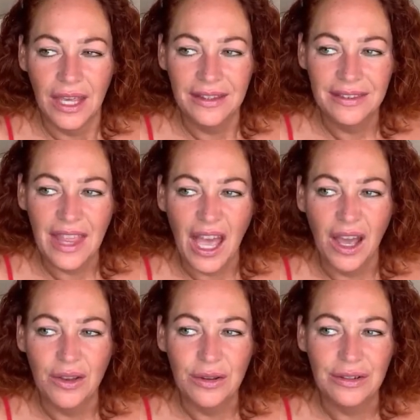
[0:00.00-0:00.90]
it's that
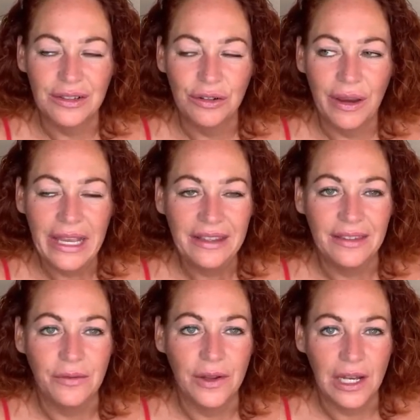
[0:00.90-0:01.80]

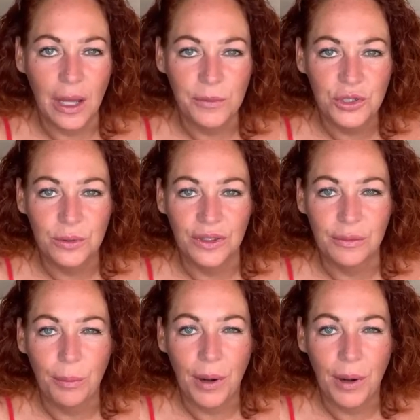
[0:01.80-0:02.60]
crazy voluptuous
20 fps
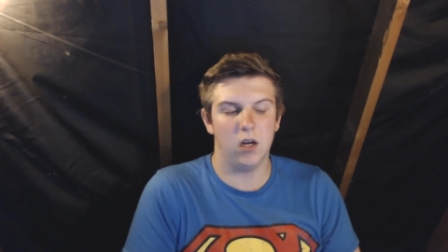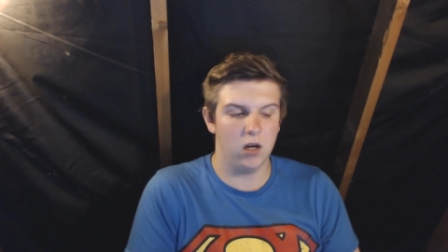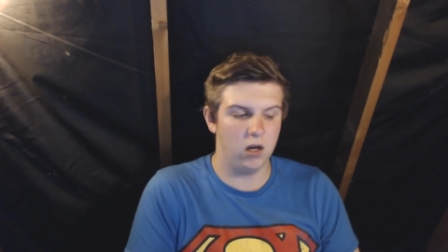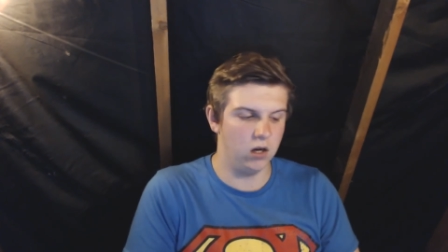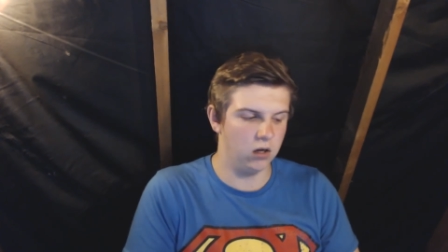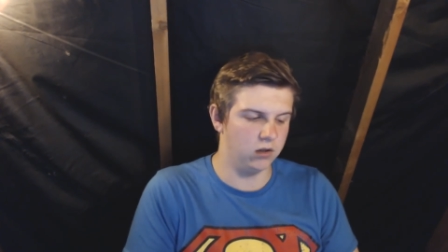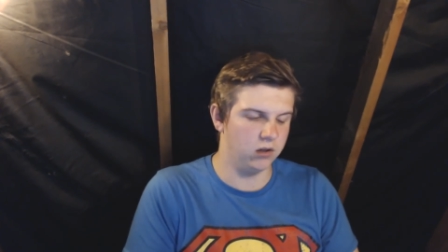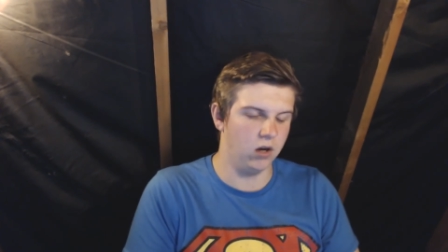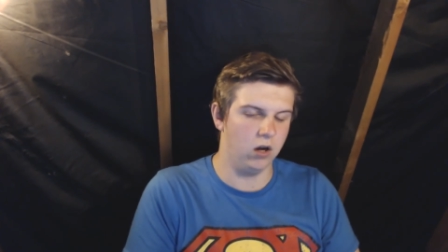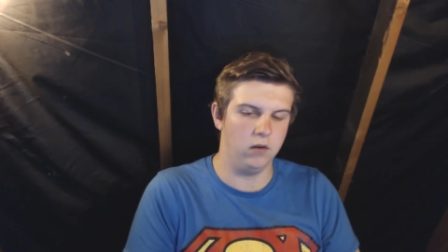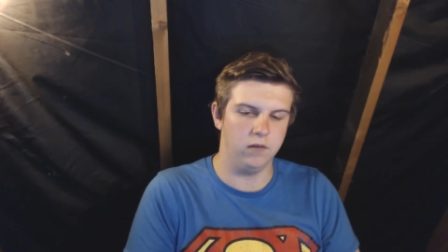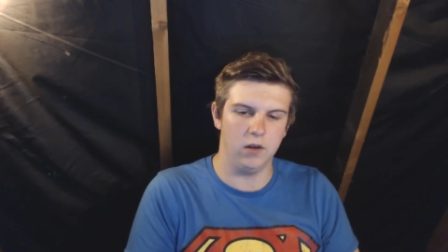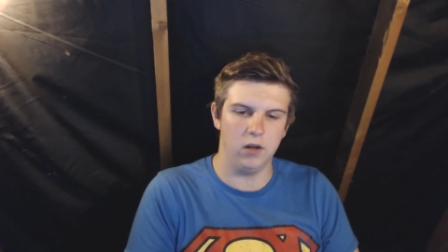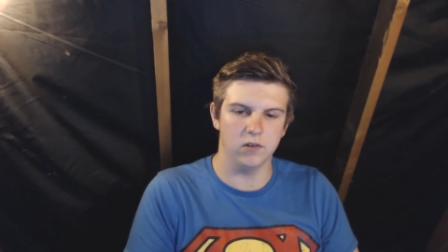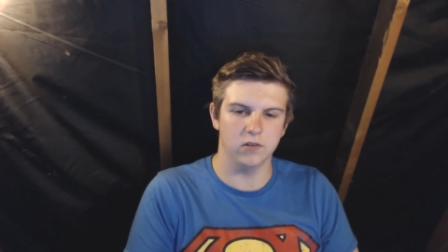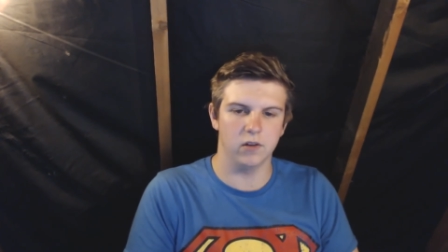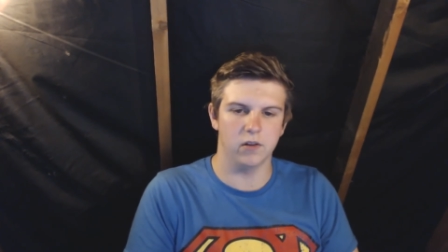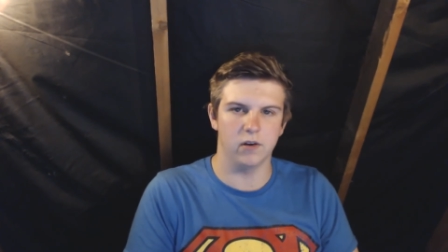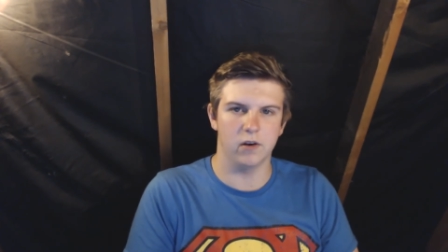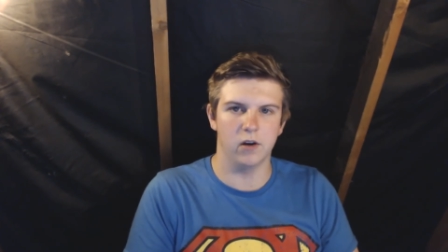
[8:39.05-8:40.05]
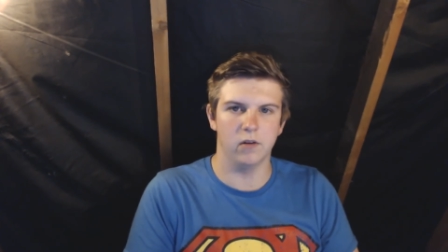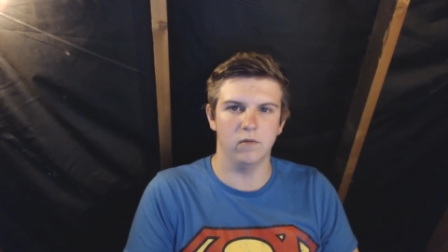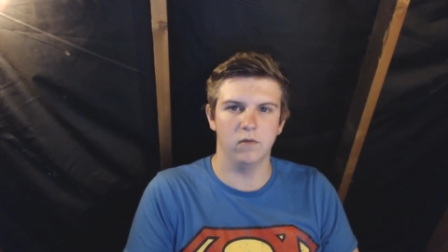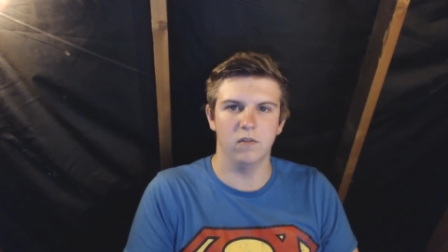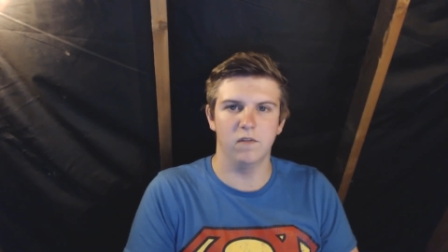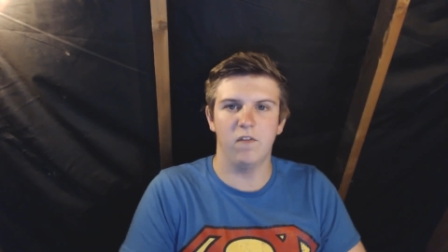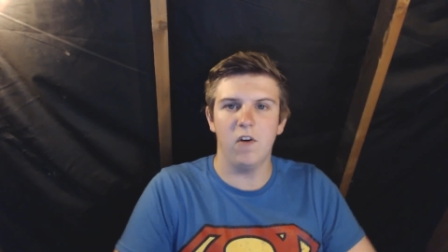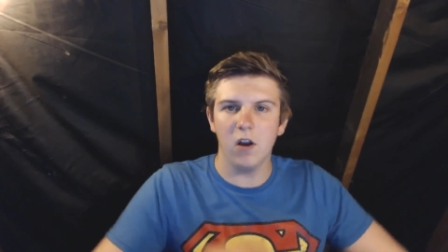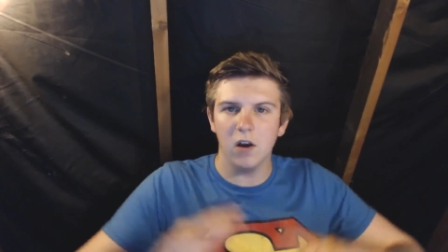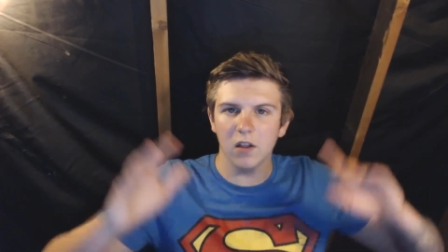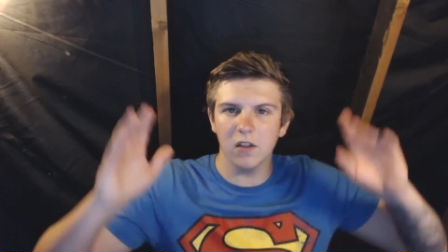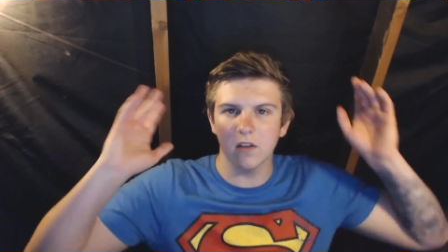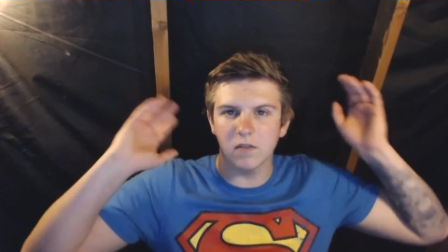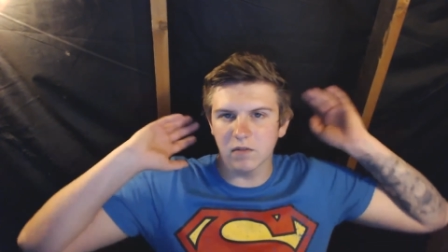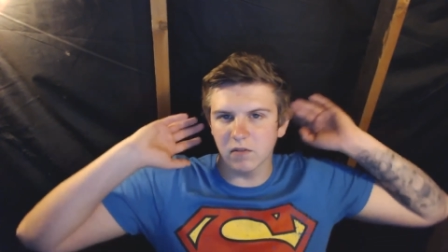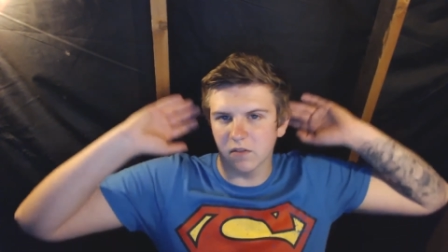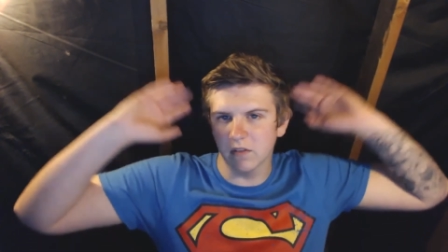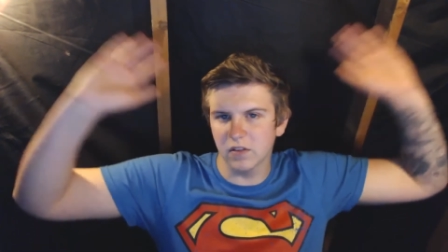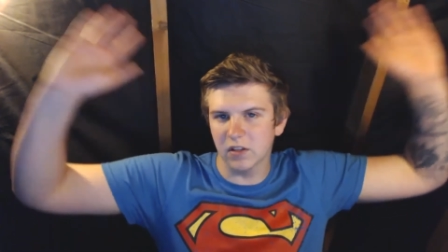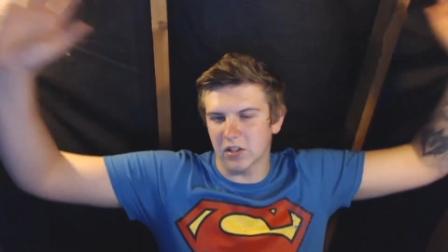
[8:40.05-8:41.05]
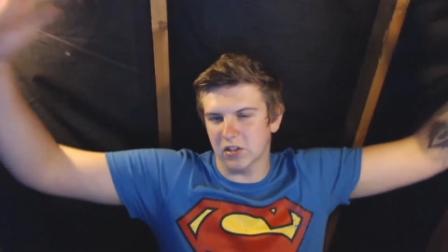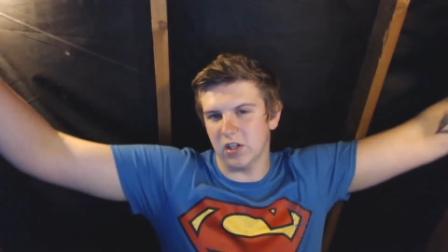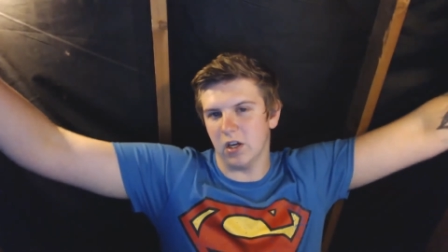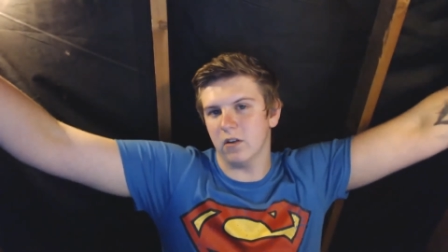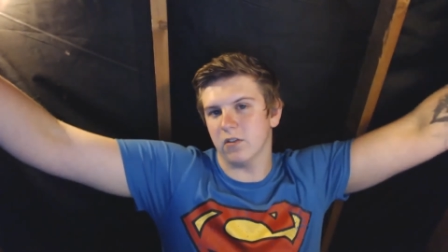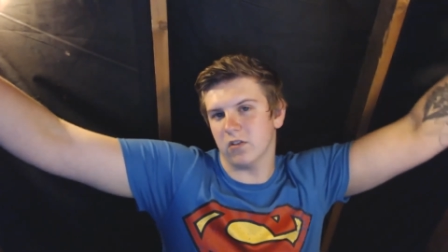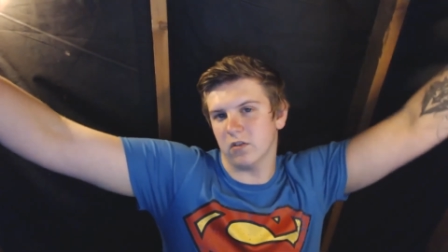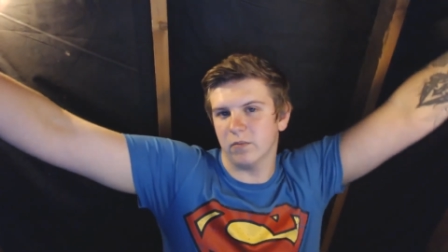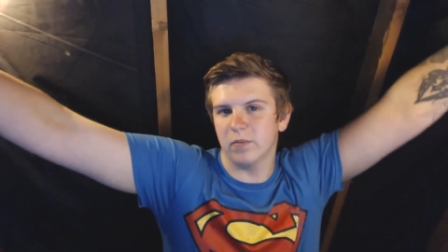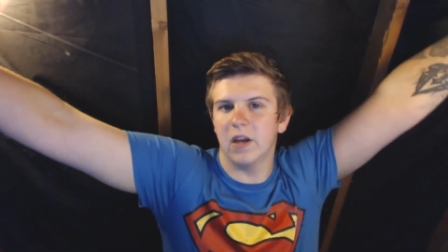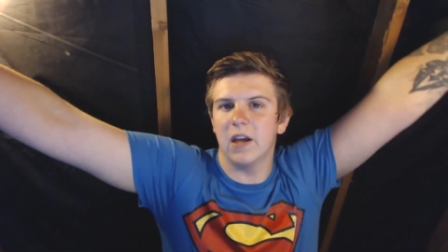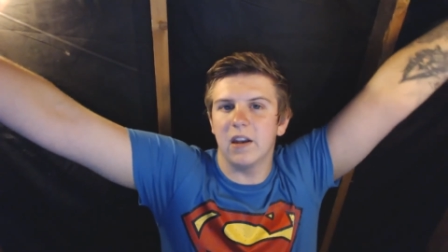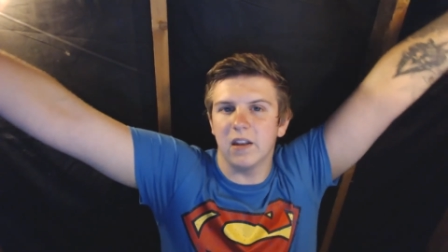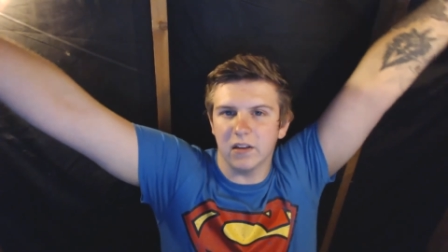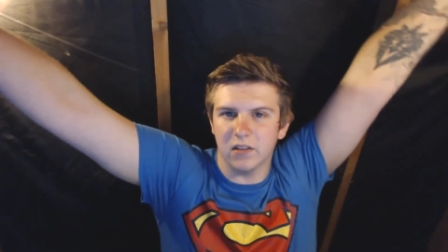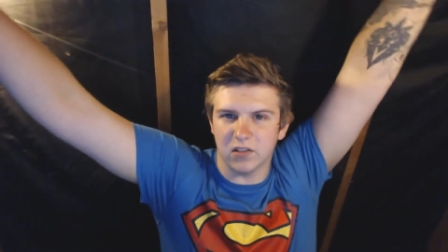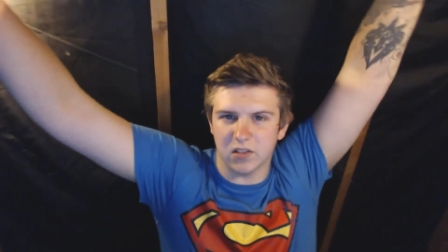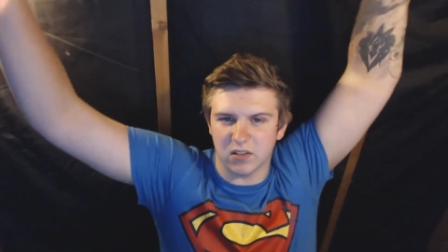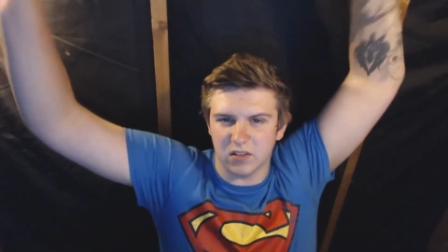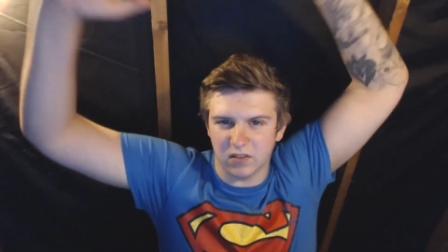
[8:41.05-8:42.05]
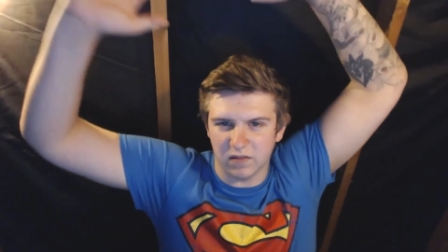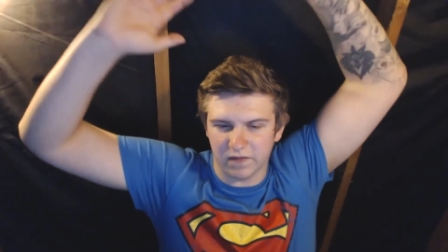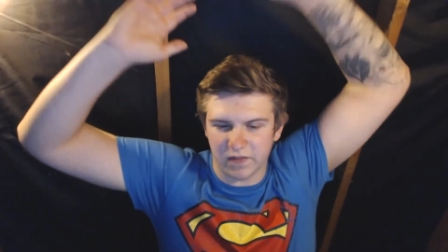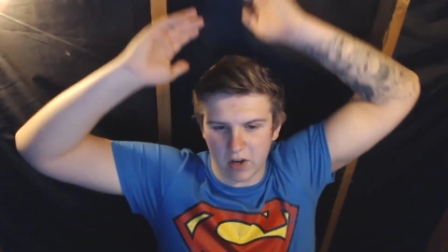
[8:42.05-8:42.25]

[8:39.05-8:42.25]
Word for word: oh, God knows, I don't know. Follow the social medias,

» Exercise aim
The entries above are to be restated verbatim, with no pictures carried over.

» Solution for this exercise
[0:00.00-0:00.90]
it's that
[0:00.90-0:01.80]

[0:01.80-0:02.60]
crazy voluptuous
20 fps
[8:39.05-8:40.05]
[8:40.05-8:41.05]
[8:41.05-8:42.05]
[8:42.05-8:42.25]

[8:39.05-8:42.25]
Word for word: oh, God knows, I don't know. Follow the social medias,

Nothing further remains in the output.